Product-oriented instructional design models focus on building standalone materials meant for learners who work independently, often without direct instructor support. These models assume the need for original content, repeated testing, and user-friendly design, especially in contexts where learners rely on facilitators or systems, not teachers. Rapid prototyping sometimes invites early user feedback, but in many cases, interaction is minimal. These models suit corporate training or tech roll-outs, where clear product requirements already exist. As digital and distance learning expand, so does the demand for polished, scalable instructional tools. Examples include models from Bergman and Moore (1990), De Hoog et al. (1994), Bates (1995), Nieveen (1997), and Seels and Glasgow (1998).
System-oriented instructional design models support the development of large-scale instruction, typically full courses or programs, and rely on specialized teams with access to advanced tools. These models prioritize original development, extensive front-end analysis, and structured revisions. They begin by clearly defining the problem, often using formats informed by Gilbert (1978) or Mager and Pipe (1984), who emphasized checking for non-instructional barriers first. Unlike product models, system models align closely with institutional goals and emphasize scalability. Examples include Branson (1975), Gentry (1994), Dorsey, Goodrum, and Schwen (1997), Diamond (2008), Smith and Ragan (1999), and Dick, Carey, and Carey (2009).

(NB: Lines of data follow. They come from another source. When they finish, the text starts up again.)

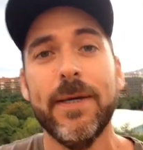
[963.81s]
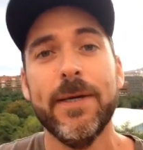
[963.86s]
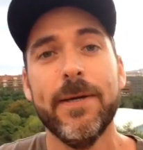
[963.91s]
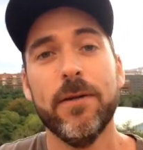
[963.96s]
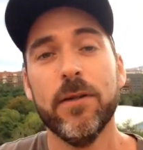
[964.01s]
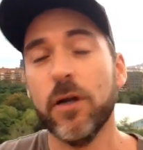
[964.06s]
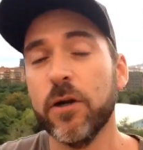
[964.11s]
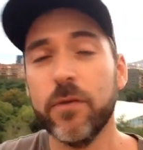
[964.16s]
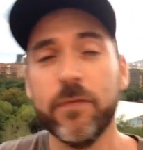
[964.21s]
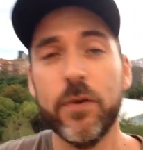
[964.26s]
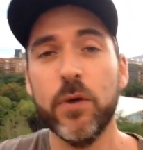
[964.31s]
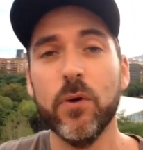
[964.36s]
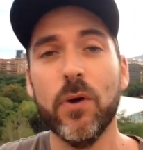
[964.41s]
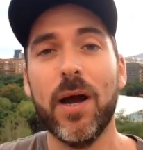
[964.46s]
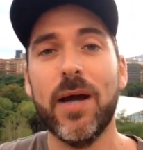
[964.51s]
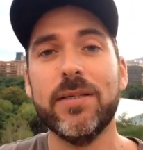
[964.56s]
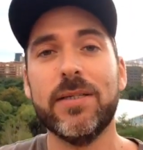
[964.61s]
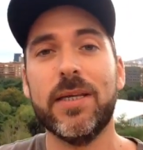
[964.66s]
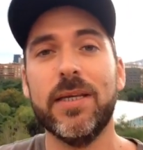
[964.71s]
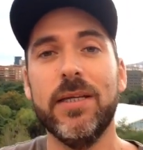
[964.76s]
A lot of you are
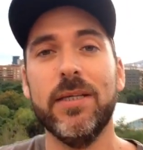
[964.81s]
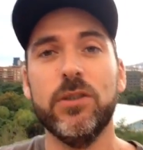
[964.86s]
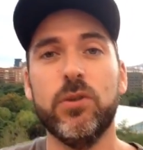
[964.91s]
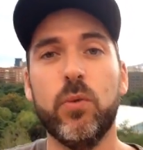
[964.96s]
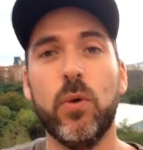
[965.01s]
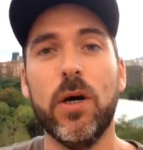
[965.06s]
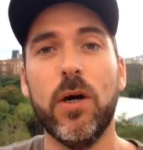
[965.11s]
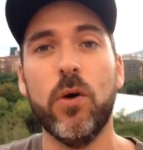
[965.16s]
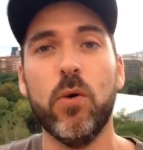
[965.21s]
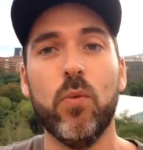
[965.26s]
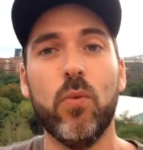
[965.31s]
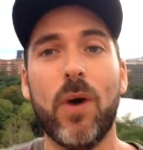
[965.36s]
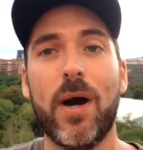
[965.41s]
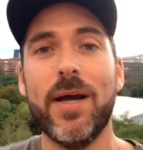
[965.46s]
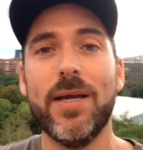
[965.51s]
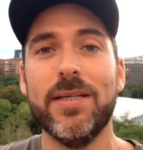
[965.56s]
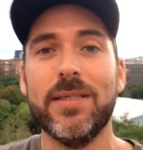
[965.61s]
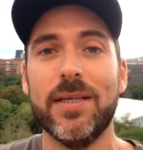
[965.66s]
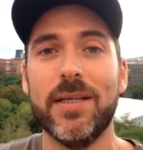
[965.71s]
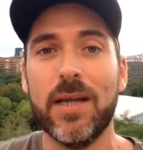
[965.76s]
asking as well, why
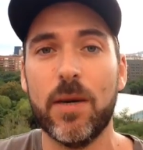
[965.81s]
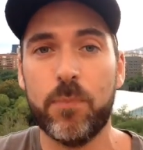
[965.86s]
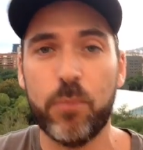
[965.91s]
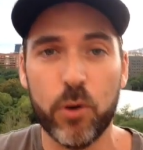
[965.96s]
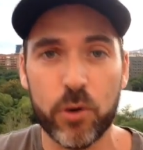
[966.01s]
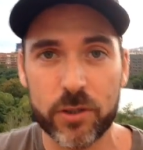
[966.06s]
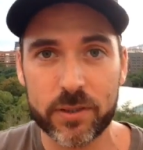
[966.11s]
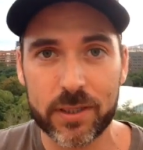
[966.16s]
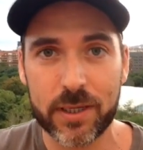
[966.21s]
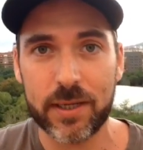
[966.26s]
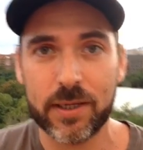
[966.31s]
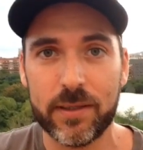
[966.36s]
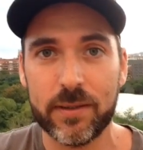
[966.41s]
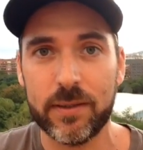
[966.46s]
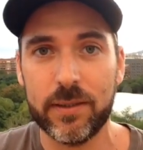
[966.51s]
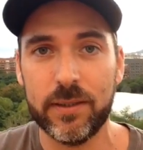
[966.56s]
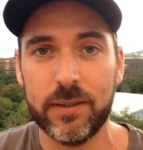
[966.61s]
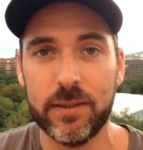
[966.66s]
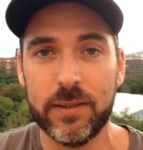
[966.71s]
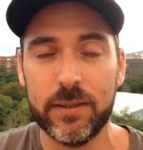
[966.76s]
isn't Laporta
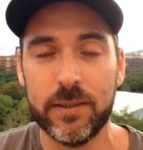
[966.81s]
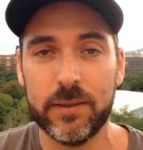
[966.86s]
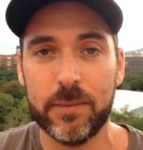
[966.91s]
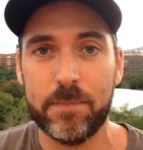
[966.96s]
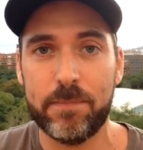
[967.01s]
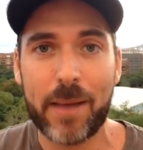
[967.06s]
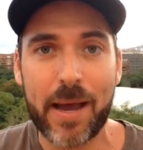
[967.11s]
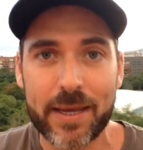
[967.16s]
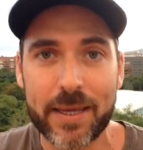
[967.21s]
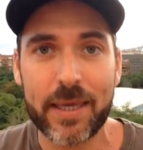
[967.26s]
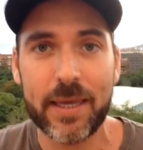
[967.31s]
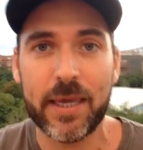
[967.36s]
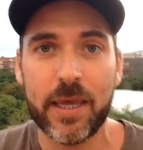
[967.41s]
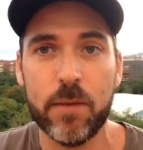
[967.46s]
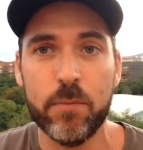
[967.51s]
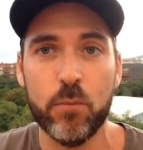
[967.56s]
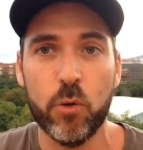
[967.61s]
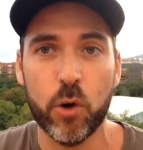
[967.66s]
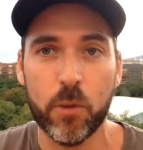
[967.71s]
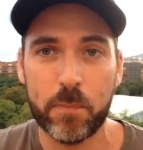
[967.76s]
backing him
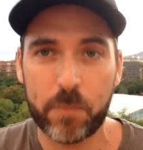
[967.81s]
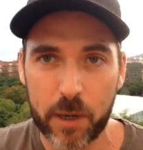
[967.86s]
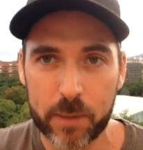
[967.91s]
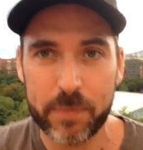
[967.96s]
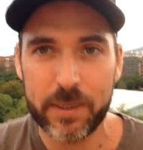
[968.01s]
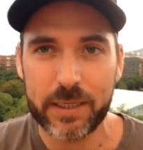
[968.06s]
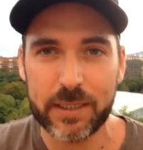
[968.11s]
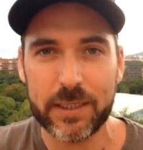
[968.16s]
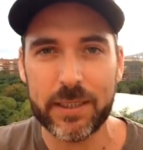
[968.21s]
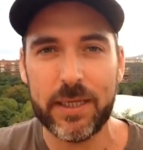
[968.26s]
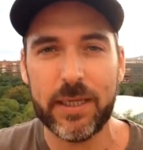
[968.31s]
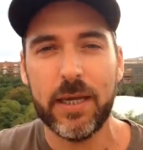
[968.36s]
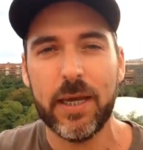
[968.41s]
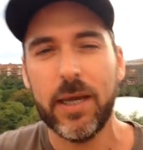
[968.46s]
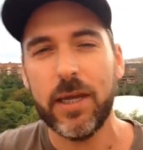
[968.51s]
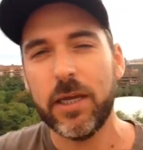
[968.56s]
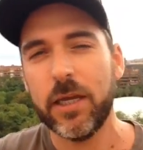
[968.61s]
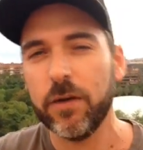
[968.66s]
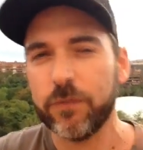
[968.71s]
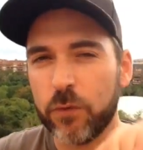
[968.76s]
more publicly?
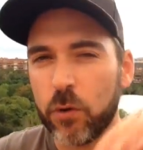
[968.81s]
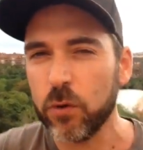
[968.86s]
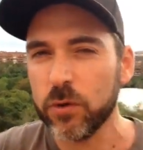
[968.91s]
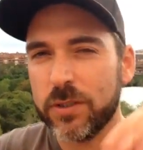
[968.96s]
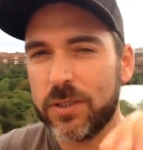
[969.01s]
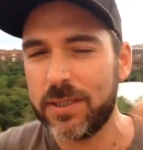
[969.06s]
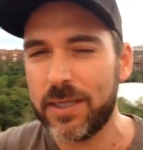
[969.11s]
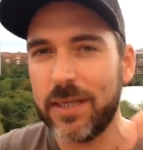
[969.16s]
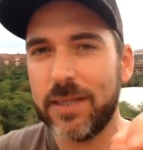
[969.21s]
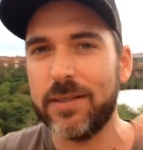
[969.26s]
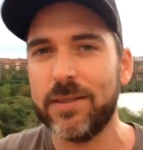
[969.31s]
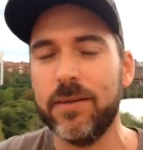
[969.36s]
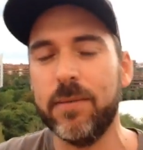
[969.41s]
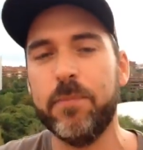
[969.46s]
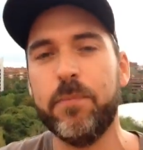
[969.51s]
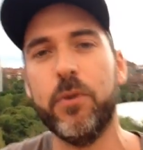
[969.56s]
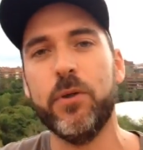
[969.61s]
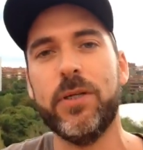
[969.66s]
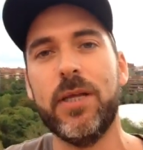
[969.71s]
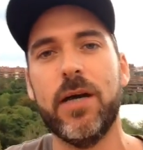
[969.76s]
He, of course, did
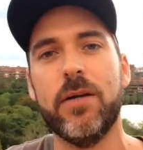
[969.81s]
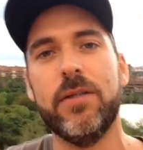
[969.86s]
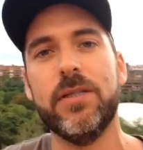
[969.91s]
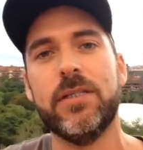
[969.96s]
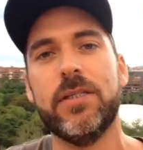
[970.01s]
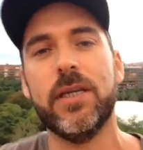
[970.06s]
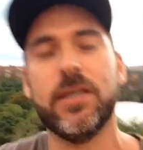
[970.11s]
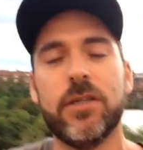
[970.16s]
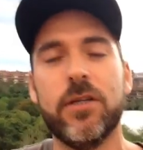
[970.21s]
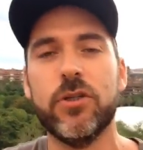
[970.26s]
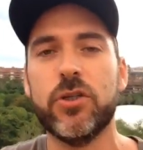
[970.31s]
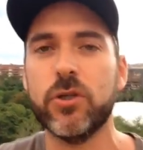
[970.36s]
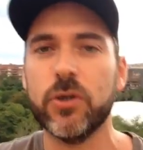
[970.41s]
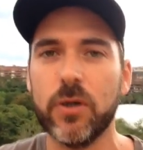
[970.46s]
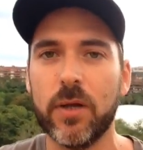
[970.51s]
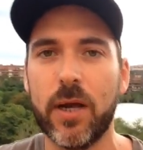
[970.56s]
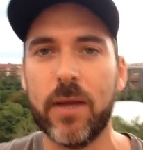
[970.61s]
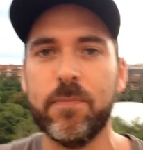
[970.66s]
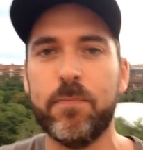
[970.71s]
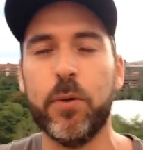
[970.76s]
put down his signature
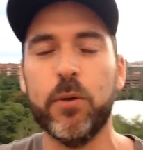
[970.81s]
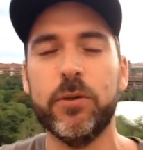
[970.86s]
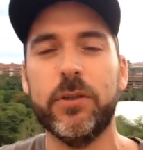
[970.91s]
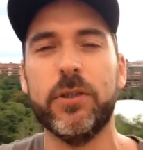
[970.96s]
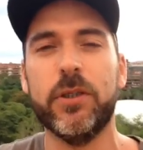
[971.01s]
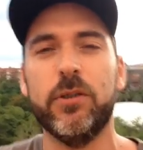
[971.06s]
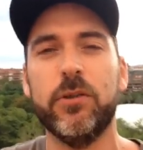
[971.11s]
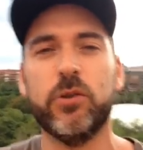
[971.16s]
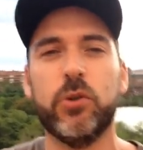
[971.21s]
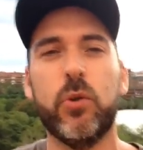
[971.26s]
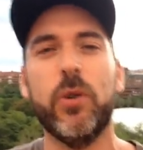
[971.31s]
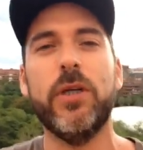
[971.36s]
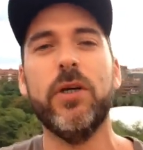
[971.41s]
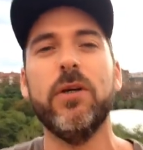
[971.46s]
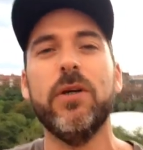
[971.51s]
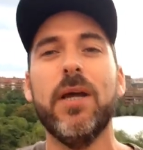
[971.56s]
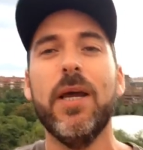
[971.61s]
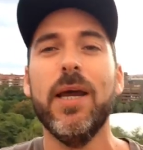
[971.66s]
and posted it on Twitter.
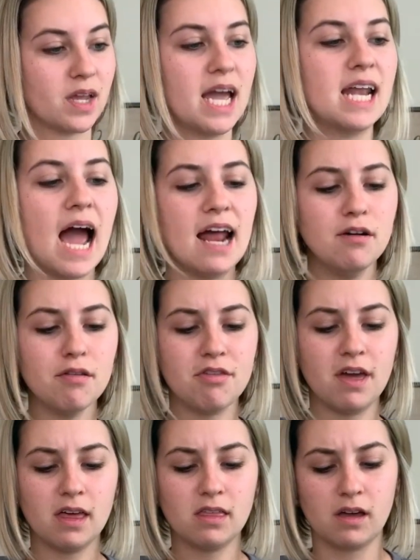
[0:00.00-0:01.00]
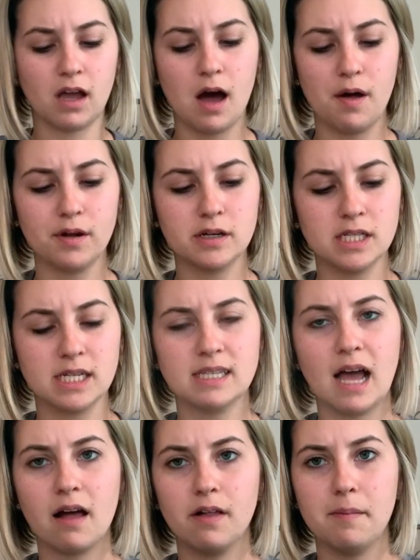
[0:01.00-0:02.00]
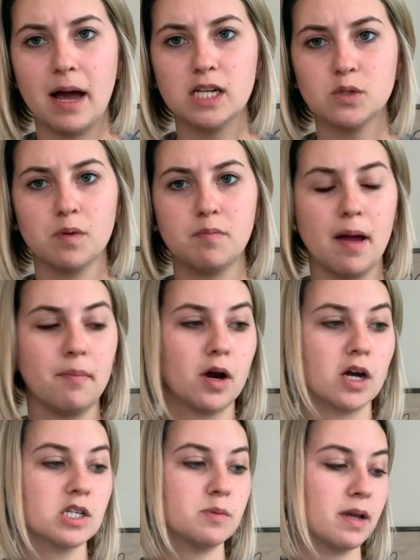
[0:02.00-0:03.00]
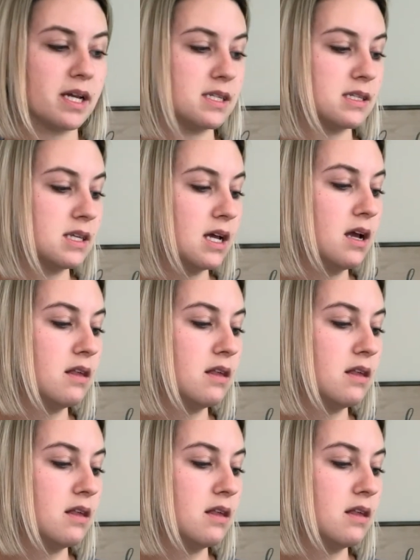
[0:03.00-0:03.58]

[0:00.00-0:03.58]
And I don't think the colors exactly match with my purse because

Classroom-, product-, and system-oriented instructional design models all offer structured pathways for supporting learning, yet they differ in scale, complexity, and intended use. Classroom models suit teachers operating within fixed schedules and limited resources. These models offer pliable steps and prioritize practicality over exhaustive development. Product models focus on independent learning experiences, emphasizing original material, user-friendliness, and iterative refinement, especially in corporate or tech-driven settings. System models, meanwhile, tackle broader instructional efforts like full curricula and require specialized teams, detailed analysis, and alignment with organizational goals. Despite these differences, all three categories rely on structured design thinking and thoughtful planning.
Instructional design models provide varied frameworks for planning and delivering instruction, each reflecting distinct assumptions about context, scale, and learner needs. Some emphasize linear structure and comprehensive evaluation, while others prioritize iteration, collaboration, or task-specific outcomes. These models serve different settings such as formal classrooms and higher education, corporate training, and digital learning environments. Their strengths and constraints depend on how Instructional designers apply them, considering available resources and the demands of instruction.
The following table outlines a comparison of selected instructional design models, summarizing where they work best, what they offer, and what limitations to anticipate.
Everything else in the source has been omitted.